AIBS has decided to expand the 2021 meeting of its Council of Member Societies and Organizations to engage like-minded organizations committed to increasing diversity in the biological sciences in a two-day virtual conference on November 4-5, 2021.

Scientific institutions increasingly recognize the need to remove barriers for individuals historically underrepresented in science and to improve diversity, equity, and inclusion (DEI).  A wider breadth of scientific competencies—achieved by expanding DEI—is needed to address critical concerns with worldwide impacts.  Improving DEI requires a significant cultural shift, and scientific societies provide a unique platform to lead these cultural changes in the biological sciences.  Scientific societies represent a wide variety of individuals and institutions; they have access to multiple fields of biology to impart resources and education; and they can enable networking and idea sharing across many disciplines and organizations to empower new approaches.

AIBS is committed to increasing diversity, equity, and inclusion (DEI) in the biological sciences, as described in our 12-month Diversity Plan released earlier this year.  Our council meeting this year is an effort to rally the biological sciences community to join us in our long-term commitment to improving DEI.

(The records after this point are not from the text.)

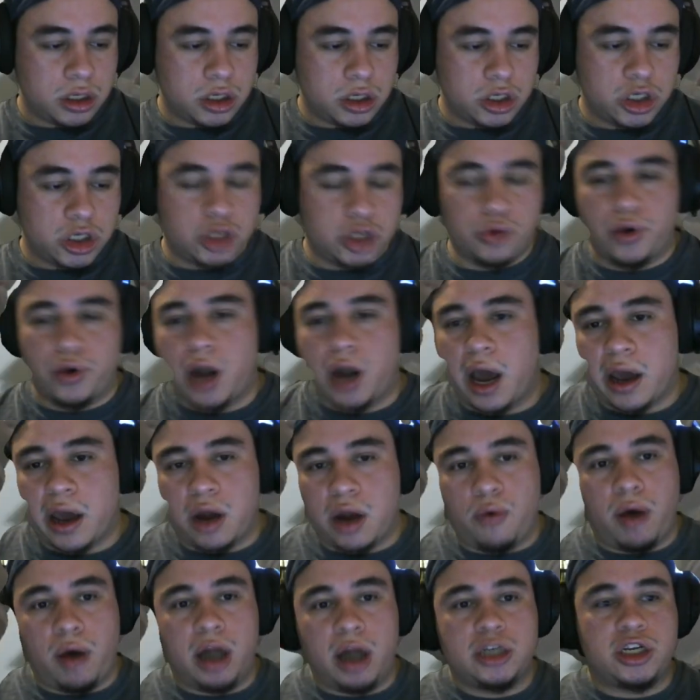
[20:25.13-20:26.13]
So we're not
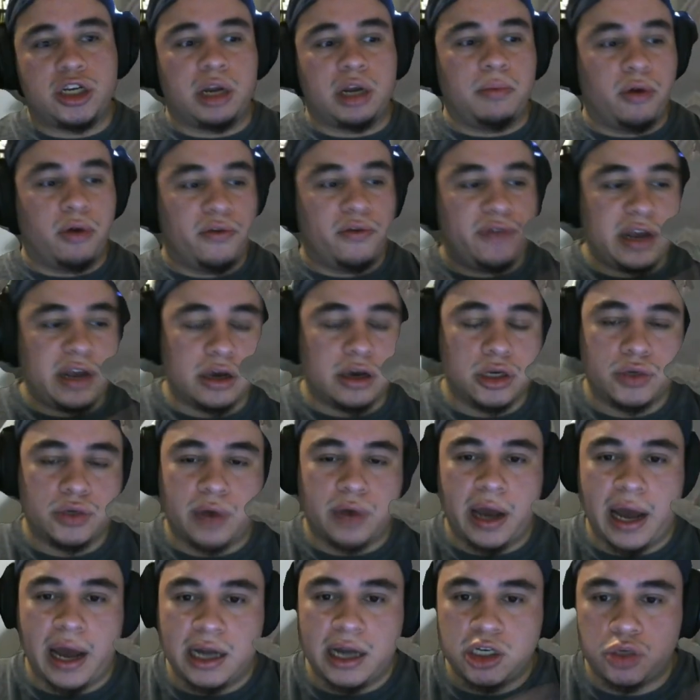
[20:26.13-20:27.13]
going to watch any more videos,
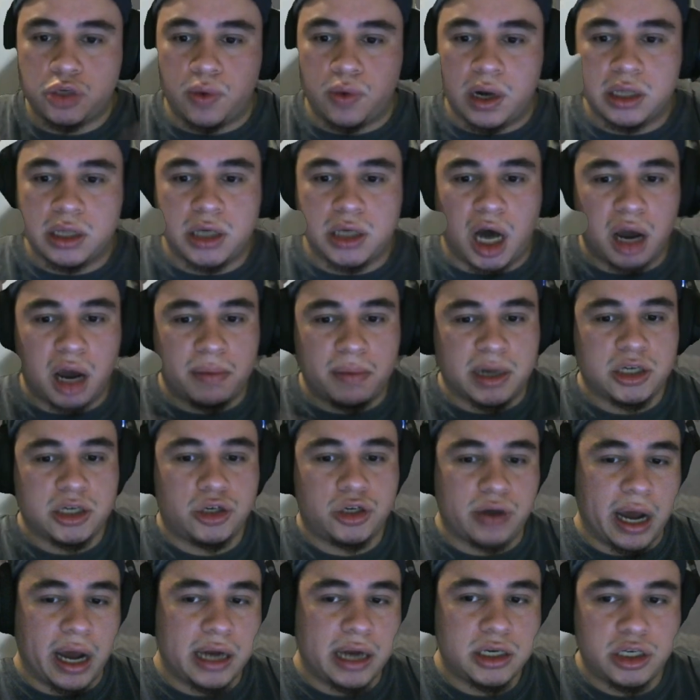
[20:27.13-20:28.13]
right? I just want to talk about
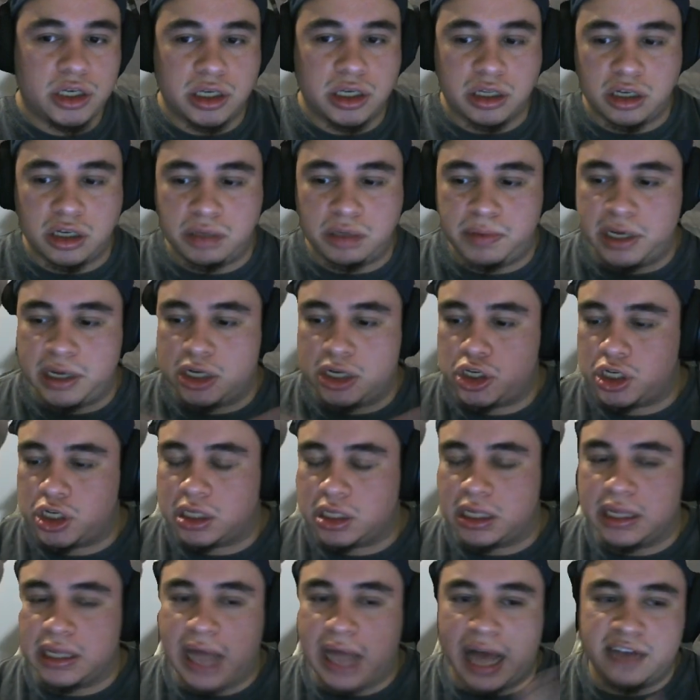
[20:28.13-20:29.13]
strategy a little bit. Just
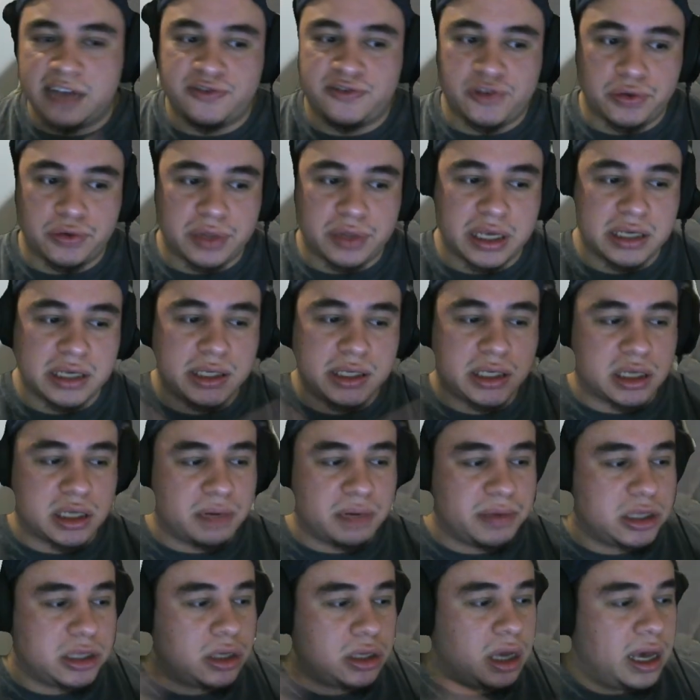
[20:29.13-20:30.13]
the last few things. It's going
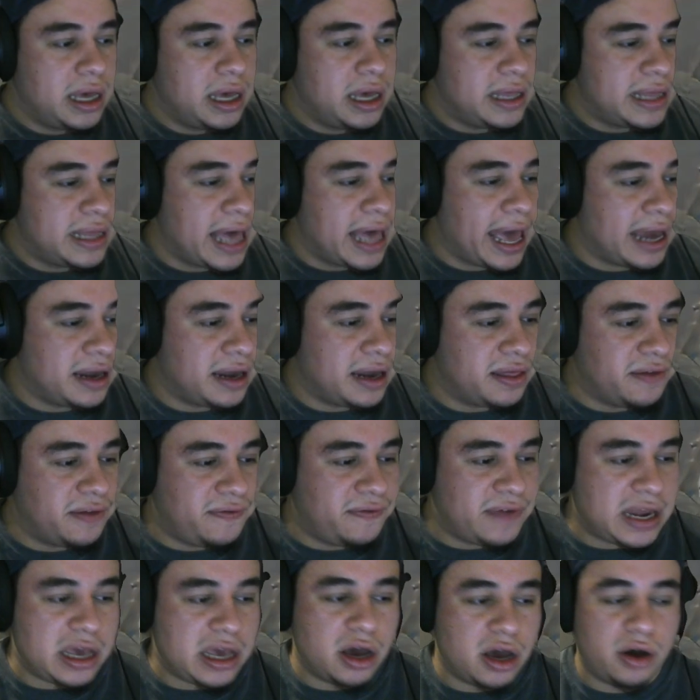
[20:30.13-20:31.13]
to be the end of the
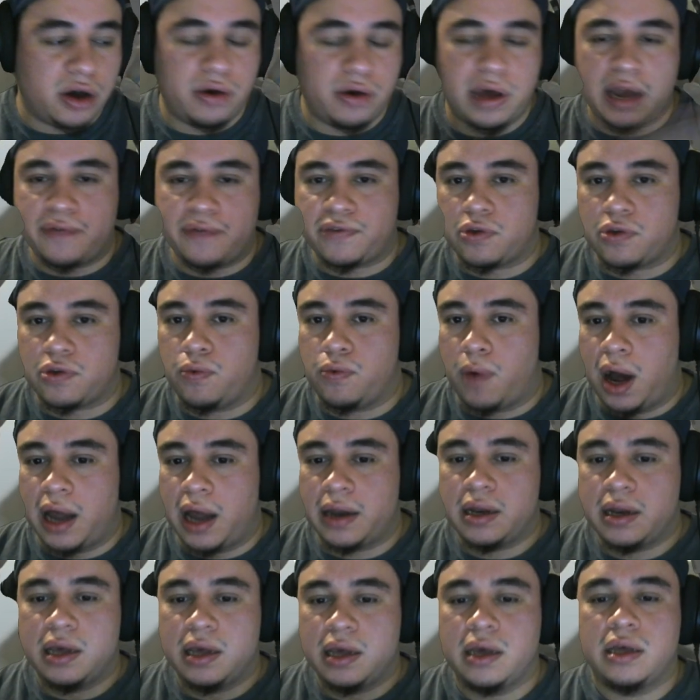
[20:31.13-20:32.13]
video. And if you
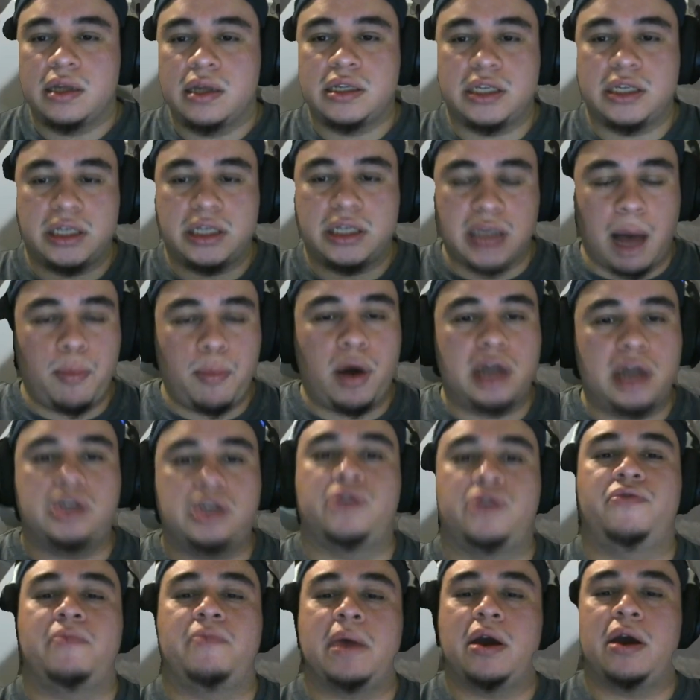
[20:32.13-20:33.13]
want to stop
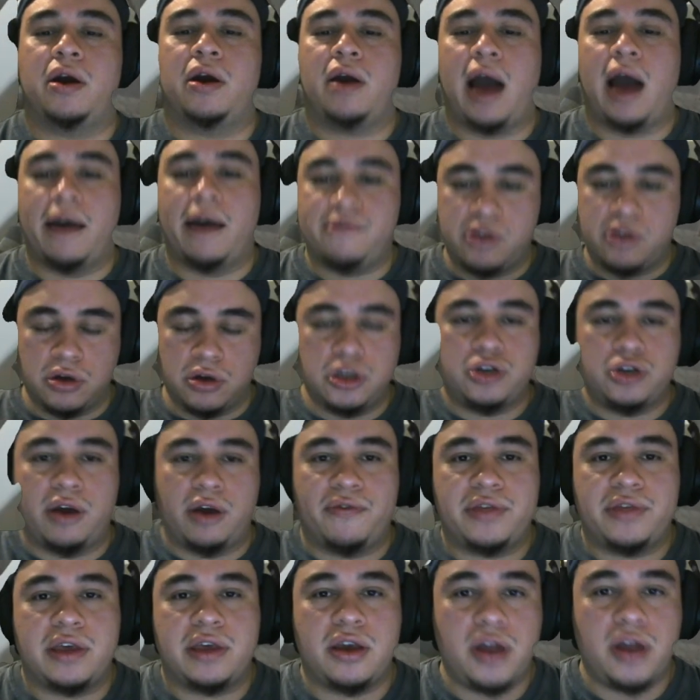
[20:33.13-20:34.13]
watching from here, I've told you
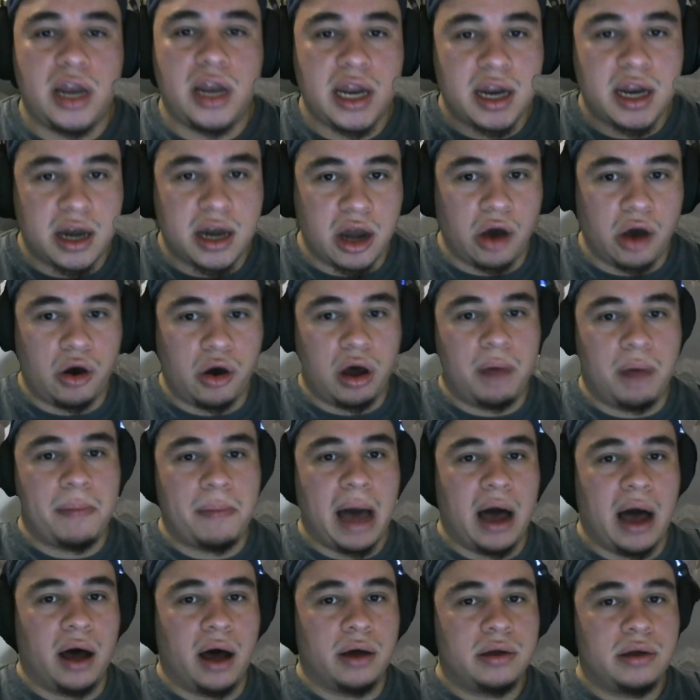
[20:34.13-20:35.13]
everything you need to know
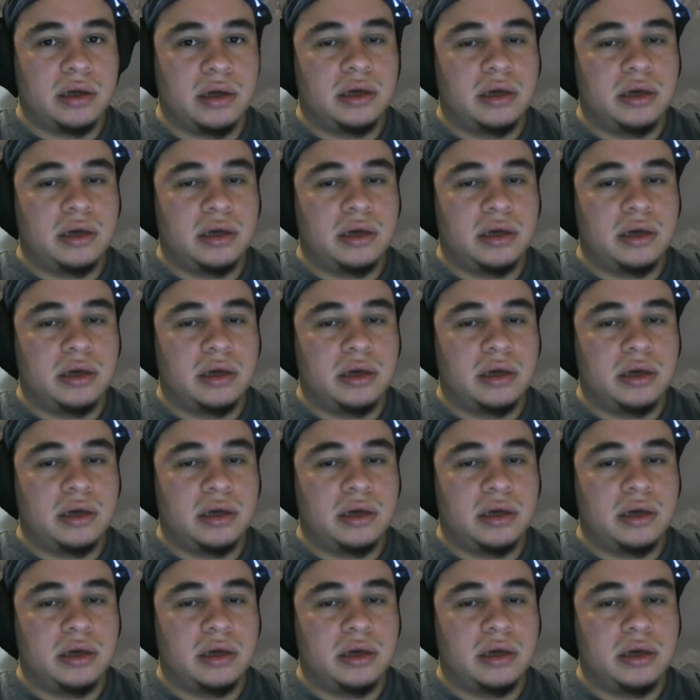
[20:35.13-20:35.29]
about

This year’s council meeting, supported by the National Science Foundation’s LEAPS program, will focus on Enabling Scientific Societies to Support Inclusive, Diverse, Equitable, and Accepting (IDEA) Scientific Environments. Creating IDEA scientific environments is critical for ensuring that science is equipped to address 21st century grand challenges.  The IDEA conference will provide a forum for leaders of scientific societies to engage in shared learning, discussion, and reflection about multiple topics related to IDEA scientific environments.  The conference will also offer tools for participants to develop action plans based on their discussions and will prepare representatives to take the knowledge, resources, and tools they have gained back to their organizations for further work.

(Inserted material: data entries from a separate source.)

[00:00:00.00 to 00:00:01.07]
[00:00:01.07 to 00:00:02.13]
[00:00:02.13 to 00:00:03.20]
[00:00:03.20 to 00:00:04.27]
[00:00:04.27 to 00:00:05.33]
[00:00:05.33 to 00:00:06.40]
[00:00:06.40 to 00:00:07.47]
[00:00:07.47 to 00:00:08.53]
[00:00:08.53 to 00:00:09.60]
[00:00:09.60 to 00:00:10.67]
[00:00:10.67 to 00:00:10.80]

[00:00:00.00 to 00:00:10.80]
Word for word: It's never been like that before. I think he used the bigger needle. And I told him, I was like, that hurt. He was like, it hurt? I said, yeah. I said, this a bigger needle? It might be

Learn more about the program and how attendees will be selected.

Senate Begins Work on FY 2022 Appropriations

Before heading into their summer recess, the Senate Appropriations Committee advanced three fiscal year (FY) 2022 spending legislation, namely the bills for Agriculture, Rural Development, Food and Drug Administration, and Related Agencies; Energy and Water Development; and Military Construction, Veterans Affairs, and Related Agencies.  The bills will now be considered by the full Senate.

The Agriculture spending bill includes an overall discretionary funding of $25.9 billion, which is an increase of $2.5 billion over FY 2021 enacted levels and slightly below the House allocation of $26.5 billion.  Research funding at the U.S. Department of Agriculture (USDA) would be augmented by $292 million over FY 2021 for a total of $3.6 billion.  The Agricultural Research Service (ARS) would operate at $1.72 billion, which is $193 million above FY 2021, $175 million below the President’s request, and $44 million below the level approved by the House.  The National Institute of Food and Agriculture (NIFA) would receive $1.66 billion (+$87 million), which is almost $300 million below the budget request and in line with the House proposal.  The Agriculture and Food Research Initiative (AFRI)—USDA’s competitive grants program—would be funded at $445 million (+$10 million) under the Senate bill and at $450 million under the House bill.  The President has requested $700 million for AFRI, an increase of 61 percent over FY 2021.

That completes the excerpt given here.